Reason #3: Special effects budgets are often wasted on monsters and explosions.

And thank the movie gods, this one is used wisely. There have been lots of time travel films, but few that handle the actual process as creatively as this film does. Seasons change and cities evolve before our eyes, as does civilization and the planet itself. These sequences are the highlight of the movie, and there are moments that rival the effects in Fellowship of the Ring. Once the film arrives at a set destination (800,000 years in the future,) the effects continue to be stellar. Instead of new things to fear and explode, we're actually given a new world to explore. Walls of a canyon teem with primitive life, bizarre windmills stretch into the sky, and a dark cavern crawls with the Moorlocks, headed up by the always-weird Jeremy Irons.

Reason #4: Jeremy Irons makes any film automatically more interesting.

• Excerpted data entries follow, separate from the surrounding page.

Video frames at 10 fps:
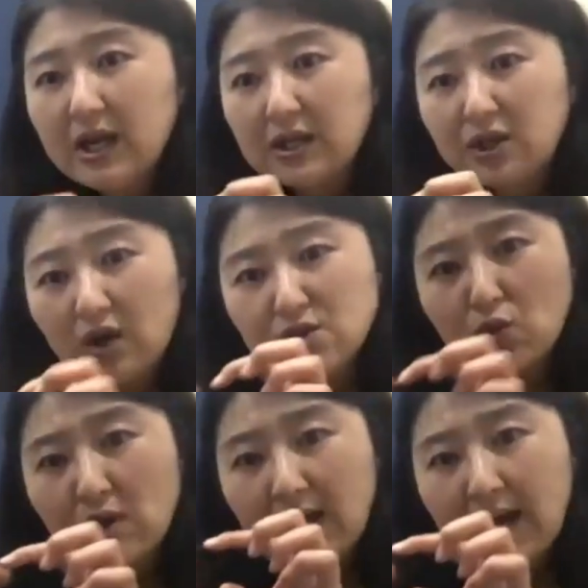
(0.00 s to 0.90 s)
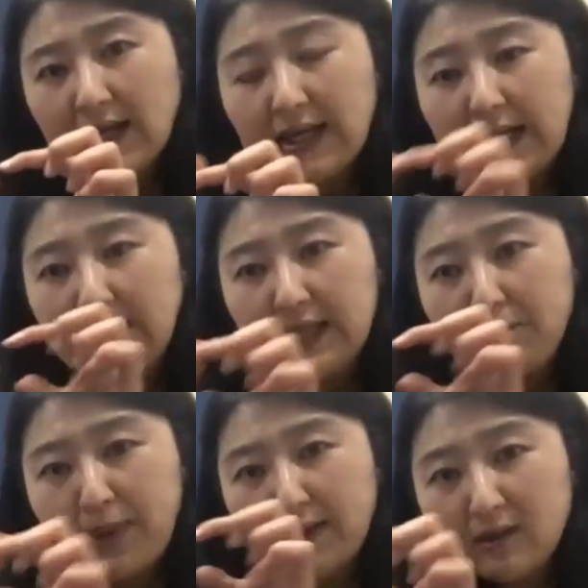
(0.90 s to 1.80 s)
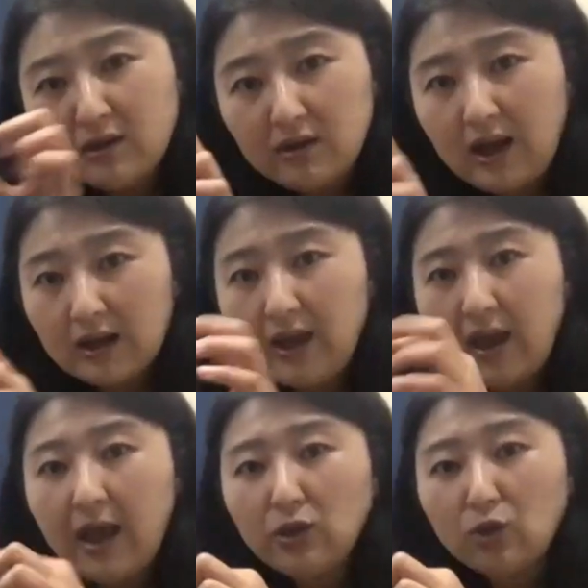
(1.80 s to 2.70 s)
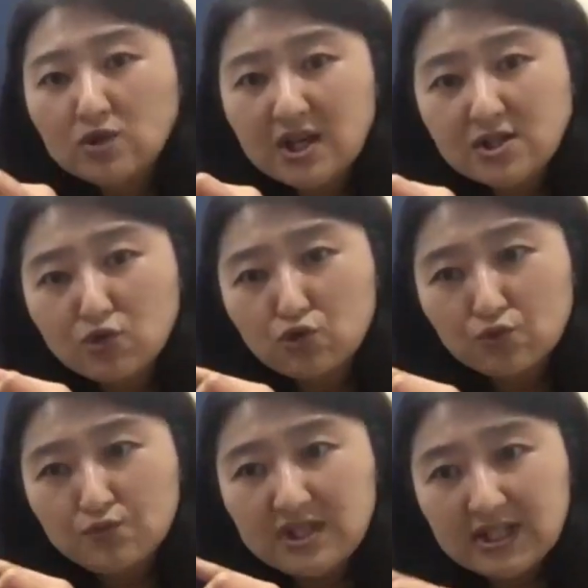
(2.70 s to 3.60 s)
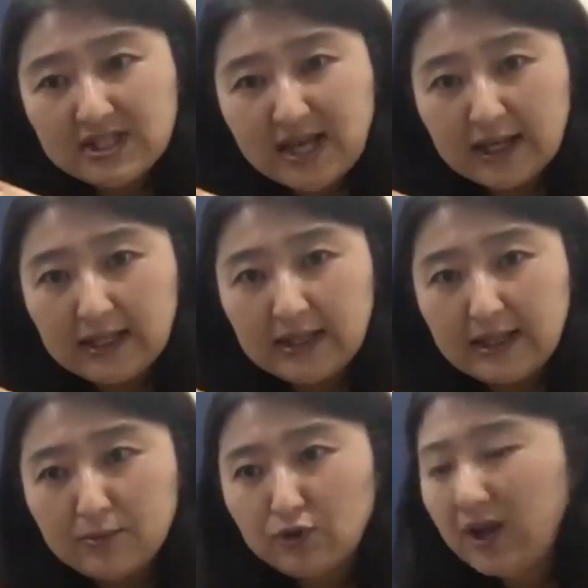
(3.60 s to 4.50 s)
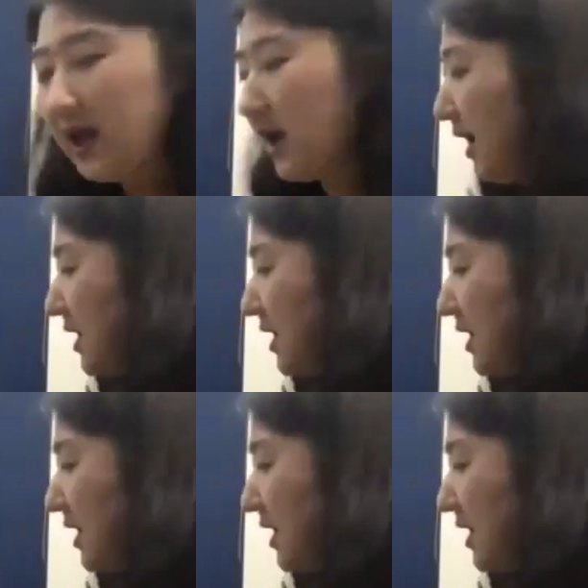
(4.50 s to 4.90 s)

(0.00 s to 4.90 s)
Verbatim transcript: 그렇게 손가락이 인디펜던트하게 독자적으로 움직이지 않기 때문에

Whether chewing the scenery in Dungeons and Dragons or outsmarting Bruce Willis in Die Hard with a Vengance, Jeremy Irons is always a man to watch. He brings something to every movie, even if it is utter contempt for the material (Dungeons and Dragons, again) Here, he creates a villain that is always a bit smarter, sadder, and more three-dimensional then he has any right to be. Actually, all of the characters are a little more complete than you would think for a special effects movie.

Reason #5: Mark Addy and Orlando Jones need a second wind.

Here are two very talented funnymen who have been stuck in shoddy vehicles ever since they briefly hit stardom. Mark Addy came to fame as the fat guy in The Full Monty, and has been stuck in crappy family films like Jack Frost and Flinstones: Viva Rock Vegas ever since. Orlando Jones has proved he can be hilarious, and yet he has been stuck in Eddie Griffin/Keanu Reeves/Brendan Fraser movie purgatory for far too long (Double Take, The Replacements and Bedazzled, respectively.) Here, they are given small but important parts and do lots with them. Addy is endearing in his brief role as Pierce's best friend, and Jones brings a lot of humanity to his role as an interactive database storing all human knowledge. He gets a nice moment where he asks Pierce, "Can you imagine what it would be like to remember everyone and everything, forever?"

Reason #6: Simple twists are better than overly complex ones.

The Sixth Sense, The Usual Suspects, and Fight Club all had simple answers to their respective puzzles, although that simple answer then redefined everything that came before it. Time Machine wisely follows suit. What drives Pierce's travel is the question, "Why can't he change what the past?" The answer he gets I will not reveal, but it makes you sit back and say, "Huh. Yeah, that is a good reason, isn't it?"

The Time Machine is a decent movie. Is it what it could have been? No. But it is certainly more than the advertisements make it look like. The acting, concepts, and effects work are all well above average, and the movie is blessed with good energy and pacing by director Gore Verbinski (The Mexican). Is it worth eight dollars? No. But a trip to Somerville Theater might be just the ticket.